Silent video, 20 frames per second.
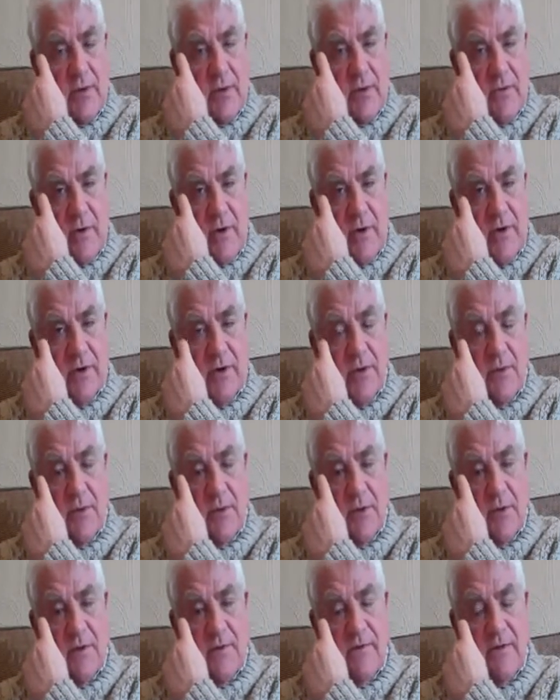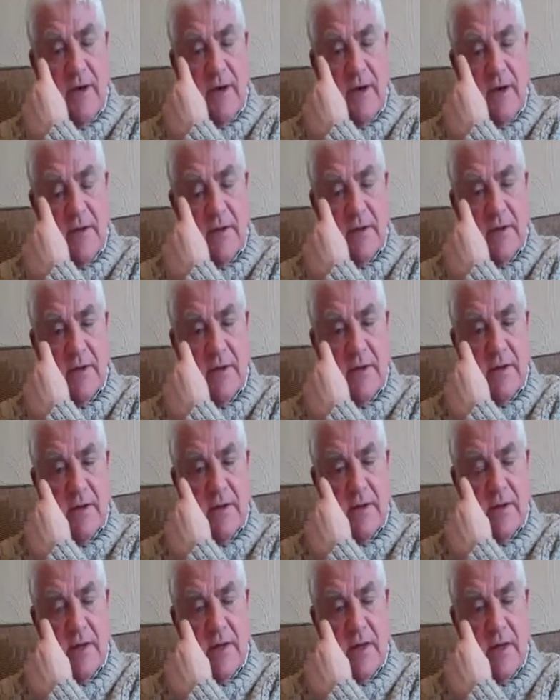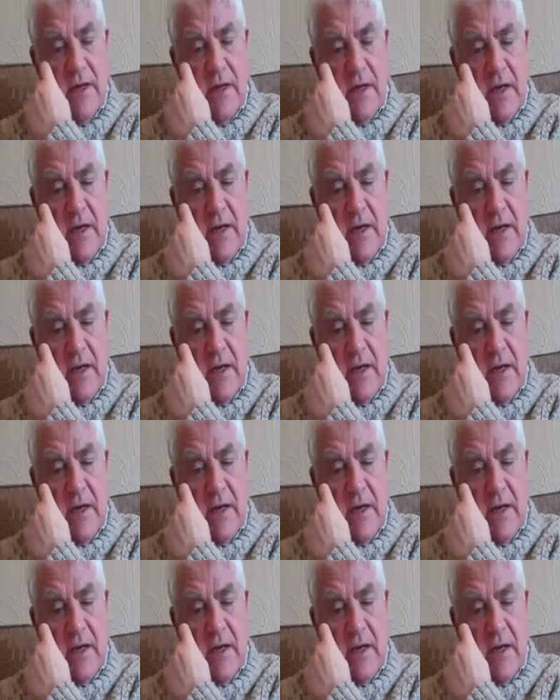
Very similar to the fact that to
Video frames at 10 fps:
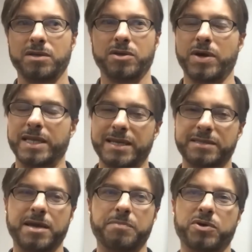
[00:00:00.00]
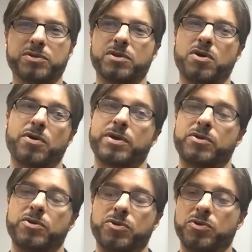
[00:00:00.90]
unless that person already
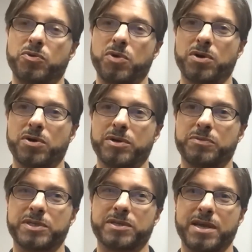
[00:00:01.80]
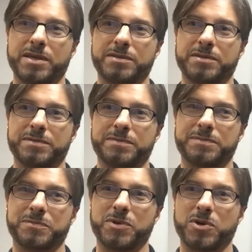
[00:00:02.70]
knew who you were, in which case
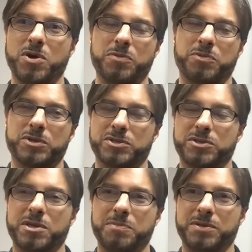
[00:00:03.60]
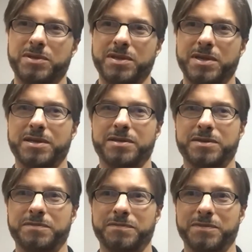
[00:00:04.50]
we're just skipping to the end
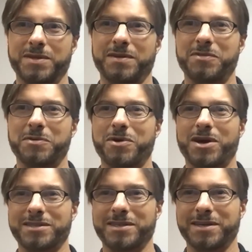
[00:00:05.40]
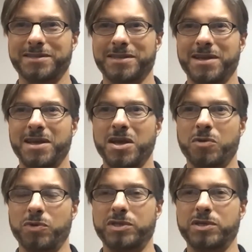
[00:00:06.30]
of the process,
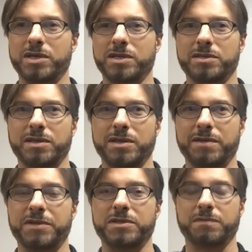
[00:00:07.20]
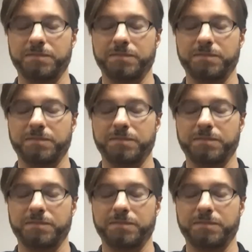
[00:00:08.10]
which is if it's the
:::
### Exercise directions
Copy the final stretch of the entries exactly: the line containing "[00:00:04.50]" and every line after it through the last. Include no pictures and nothing more.

### Solution to this exercise
[00:00:04.50]
we're just skipping to the end
[00:00:05.40]
[00:00:06.30]
of the process,
[00:00:07.20]
[00:00:08.10]
which is if it's the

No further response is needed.